WHAT THE TASK REQUIRES
Nothing in the data may be altered; restate all of it exactly.

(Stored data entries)

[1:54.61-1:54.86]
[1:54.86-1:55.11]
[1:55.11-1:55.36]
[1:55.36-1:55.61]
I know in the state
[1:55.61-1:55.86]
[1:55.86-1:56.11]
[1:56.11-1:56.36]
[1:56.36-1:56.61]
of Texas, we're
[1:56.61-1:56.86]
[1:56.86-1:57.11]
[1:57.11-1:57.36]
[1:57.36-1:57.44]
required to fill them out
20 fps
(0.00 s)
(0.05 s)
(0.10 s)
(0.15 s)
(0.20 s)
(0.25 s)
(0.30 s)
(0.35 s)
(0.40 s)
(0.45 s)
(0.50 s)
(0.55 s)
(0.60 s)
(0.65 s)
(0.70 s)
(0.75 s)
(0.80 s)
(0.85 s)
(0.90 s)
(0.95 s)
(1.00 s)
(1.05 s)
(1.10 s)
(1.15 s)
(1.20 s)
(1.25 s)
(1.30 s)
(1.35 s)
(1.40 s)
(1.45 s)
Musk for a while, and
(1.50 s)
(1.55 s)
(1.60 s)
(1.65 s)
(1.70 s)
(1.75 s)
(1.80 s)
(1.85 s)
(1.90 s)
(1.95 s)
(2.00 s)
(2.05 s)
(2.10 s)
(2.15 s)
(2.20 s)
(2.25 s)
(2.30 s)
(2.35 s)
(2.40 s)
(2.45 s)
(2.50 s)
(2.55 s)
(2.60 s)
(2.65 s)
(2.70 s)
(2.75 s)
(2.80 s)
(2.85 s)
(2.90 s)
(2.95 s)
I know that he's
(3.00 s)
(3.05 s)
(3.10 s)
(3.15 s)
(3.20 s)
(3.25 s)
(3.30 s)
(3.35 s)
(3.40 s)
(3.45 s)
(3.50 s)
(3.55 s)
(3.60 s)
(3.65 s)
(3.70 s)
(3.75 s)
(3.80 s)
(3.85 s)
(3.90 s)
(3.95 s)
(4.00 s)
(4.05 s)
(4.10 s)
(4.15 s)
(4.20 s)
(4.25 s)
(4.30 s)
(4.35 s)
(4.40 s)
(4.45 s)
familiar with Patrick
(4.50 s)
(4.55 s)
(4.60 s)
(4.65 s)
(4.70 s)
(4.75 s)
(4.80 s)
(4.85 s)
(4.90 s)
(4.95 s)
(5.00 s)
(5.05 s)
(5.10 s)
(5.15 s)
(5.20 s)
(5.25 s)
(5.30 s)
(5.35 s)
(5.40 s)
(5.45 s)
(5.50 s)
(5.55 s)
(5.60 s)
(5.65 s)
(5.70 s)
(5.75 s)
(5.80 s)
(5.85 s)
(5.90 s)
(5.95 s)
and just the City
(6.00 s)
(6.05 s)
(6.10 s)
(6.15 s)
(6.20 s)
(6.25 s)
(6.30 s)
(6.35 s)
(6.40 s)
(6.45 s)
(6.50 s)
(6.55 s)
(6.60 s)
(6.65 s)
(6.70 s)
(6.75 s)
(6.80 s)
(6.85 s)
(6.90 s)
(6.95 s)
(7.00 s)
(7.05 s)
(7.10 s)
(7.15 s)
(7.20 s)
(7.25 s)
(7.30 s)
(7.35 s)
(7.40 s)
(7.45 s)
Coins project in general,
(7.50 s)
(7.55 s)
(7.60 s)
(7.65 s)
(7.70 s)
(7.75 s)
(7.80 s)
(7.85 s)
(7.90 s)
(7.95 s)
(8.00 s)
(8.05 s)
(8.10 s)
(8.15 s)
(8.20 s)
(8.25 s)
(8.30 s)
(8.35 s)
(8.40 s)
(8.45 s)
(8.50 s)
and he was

EXERCISE RESULT
[1:54.61-1:54.86]
[1:54.86-1:55.11]
[1:55.11-1:55.36]
[1:55.36-1:55.61]
I know in the state
[1:55.61-1:55.86]
[1:55.86-1:56.11]
[1:56.11-1:56.36]
[1:56.36-1:56.61]
of Texas, we're
[1:56.61-1:56.86]
[1:56.86-1:57.11]
[1:57.11-1:57.36]
[1:57.36-1:57.44]
required to fill them out
20 fps
(0.00 s)
(0.05 s)
(0.10 s)
(0.15 s)
(0.20 s)
(0.25 s)
(0.30 s)
(0.35 s)
(0.40 s)
(0.45 s)
(0.50 s)
(0.55 s)
(0.60 s)
(0.65 s)
(0.70 s)
(0.75 s)
(0.80 s)
(0.85 s)
(0.90 s)
(0.95 s)
(1.00 s)
(1.05 s)
(1.10 s)
(1.15 s)
(1.20 s)
(1.25 s)
(1.30 s)
(1.35 s)
(1.40 s)
(1.45 s)
Musk for a while, and
(1.50 s)
(1.55 s)
(1.60 s)
(1.65 s)
(1.70 s)
(1.75 s)
(1.80 s)
(1.85 s)
(1.90 s)
(1.95 s)
(2.00 s)
(2.05 s)
(2.10 s)
(2.15 s)
(2.20 s)
(2.25 s)
(2.30 s)
(2.35 s)
(2.40 s)
(2.45 s)
(2.50 s)
(2.55 s)
(2.60 s)
(2.65 s)
(2.70 s)
(2.75 s)
(2.80 s)
(2.85 s)
(2.90 s)
(2.95 s)
I know that he's
(3.00 s)
(3.05 s)
(3.10 s)
(3.15 s)
(3.20 s)
(3.25 s)
(3.30 s)
(3.35 s)
(3.40 s)
(3.45 s)
(3.50 s)
(3.55 s)
(3.60 s)
(3.65 s)
(3.70 s)
(3.75 s)
(3.80 s)
(3.85 s)
(3.90 s)
(3.95 s)
(4.00 s)
(4.05 s)
(4.10 s)
(4.15 s)
(4.20 s)
(4.25 s)
(4.30 s)
(4.35 s)
(4.40 s)
(4.45 s)
familiar with Patrick
(4.50 s)
(4.55 s)
(4.60 s)
(4.65 s)
(4.70 s)
(4.75 s)
(4.80 s)
(4.85 s)
(4.90 s)
(4.95 s)
(5.00 s)
(5.05 s)
(5.10 s)
(5.15 s)
(5.20 s)
(5.25 s)
(5.30 s)
(5.35 s)
(5.40 s)
(5.45 s)
(5.50 s)
(5.55 s)
(5.60 s)
(5.65 s)
(5.70 s)
(5.75 s)
(5.80 s)
(5.85 s)
(5.90 s)
(5.95 s)
and just the City
(6.00 s)
(6.05 s)
(6.10 s)
(6.15 s)
(6.20 s)
(6.25 s)
(6.30 s)
(6.35 s)
(6.40 s)
(6.45 s)
(6.50 s)
(6.55 s)
(6.60 s)
(6.65 s)
(6.70 s)
(6.75 s)
(6.80 s)
(6.85 s)
(6.90 s)
(6.95 s)
(7.00 s)
(7.05 s)
(7.10 s)
(7.15 s)
(7.20 s)
(7.25 s)
(7.30 s)
(7.35 s)
(7.40 s)
(7.45 s)
Coins project in general,
(7.50 s)
(7.55 s)
(7.60 s)
(7.65 s)
(7.70 s)
(7.75 s)
(7.80 s)
(7.85 s)
(7.90 s)
(7.95 s)
(8.00 s)
(8.05 s)
(8.10 s)
(8.15 s)
(8.20 s)
(8.25 s)
(8.30 s)
(8.35 s)
(8.40 s)
(8.45 s)
(8.50 s)
and he was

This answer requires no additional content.